If a Mint Julep is in your repertoire, chances are your bar will bank in on the first Saturday in May, the day of the Kentucky Derby. Interestingly, one of the biggest Derby celebrations can be found outside of Louisville. The Round Robin Bar in Washington, D.C. brings out patrons dressed in summer suits and hats, and keeps the juleps flowing.
Whether it’s Marathon Sunday in New York or Marathon Monday in Boston, these nationally recognized running events translate to big business for bars, bringing in runners and revelers from out of town. Says former Boston bartender Amy Schweikert, “Marathon Monday was ridiculous from 9 a.m. to 2 a.m.!”
Business Insider reports via IBISWorld that one percent of total annual beer consumption occurs on St. Patrick’s Day. Not surprisingly, the bars that rake in much of this revenue are Irish pubs, temples for the one night of the year when everyone reconnects with their Irish heritage.
Cinco de Mayo is not Mexicos independence day, but that doesnt stop tequila lovers from making the holiday one of the biggest bar nights of the year. Though as Conroy points out, a bars specialty can make or break its success on this popular drinking night. Cinco de Mayo would be a big night for a tequila bar, but not so much for a bourbon bar.
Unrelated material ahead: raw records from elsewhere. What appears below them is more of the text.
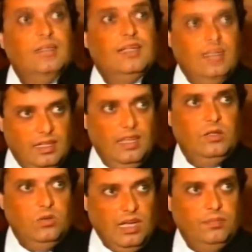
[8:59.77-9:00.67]
that they
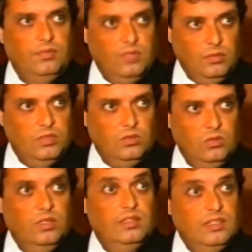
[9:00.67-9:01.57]
do have something to
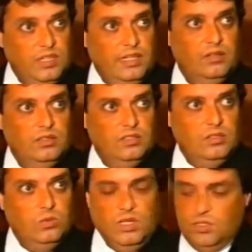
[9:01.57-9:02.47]
do and they are checking on the
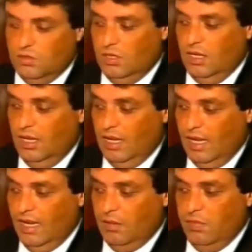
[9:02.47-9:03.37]
situation.
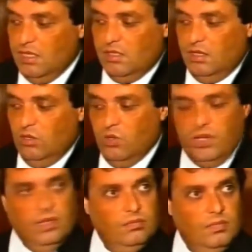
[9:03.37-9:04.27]
And Mr. Noya,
Kyle McCollum worked for two years at The Swamp, a sports bar and restaurant in Gainesville, Fla., the home of the University of Florida. He explains, If you are talking about a college town, then home football games are probably the biggest days [for bars]. Any NFL playoff games, NCAA basketball tournament games, and college bowl games would be busy also.
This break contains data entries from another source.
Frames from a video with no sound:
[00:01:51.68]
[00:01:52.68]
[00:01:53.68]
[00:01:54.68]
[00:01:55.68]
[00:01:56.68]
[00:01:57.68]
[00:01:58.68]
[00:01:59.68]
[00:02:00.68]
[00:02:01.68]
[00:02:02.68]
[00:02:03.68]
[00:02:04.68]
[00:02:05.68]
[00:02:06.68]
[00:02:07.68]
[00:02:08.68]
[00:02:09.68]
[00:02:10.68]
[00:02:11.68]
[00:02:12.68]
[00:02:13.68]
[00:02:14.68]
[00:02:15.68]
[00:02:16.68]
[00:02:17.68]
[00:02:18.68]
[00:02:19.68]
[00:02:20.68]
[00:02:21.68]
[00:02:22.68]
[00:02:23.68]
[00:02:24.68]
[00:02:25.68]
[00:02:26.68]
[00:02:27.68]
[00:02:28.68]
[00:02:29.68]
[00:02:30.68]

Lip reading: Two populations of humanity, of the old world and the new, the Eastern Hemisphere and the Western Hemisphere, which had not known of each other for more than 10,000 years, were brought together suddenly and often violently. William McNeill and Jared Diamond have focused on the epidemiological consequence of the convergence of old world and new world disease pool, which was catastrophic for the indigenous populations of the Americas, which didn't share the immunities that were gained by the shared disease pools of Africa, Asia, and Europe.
Wayne Gordon attests to the success of a bartender on New Years Eve. Working in the bartending industry for over a decade, I've come home with anything from
500-1200 dollars. Deciding which bar I'm going to work each year has literally made it become the bartenders' lottery.
Seems like people aren’t spending Thanksgiving Eve just basting turkeys — they’re at the bar. Also called Black Wednesday, it’s widely known as the busiest bar night of the year, due to the influx of out-of-towners and the start of a four-day weekend. So does that make turkey the unrevealed hangover cure?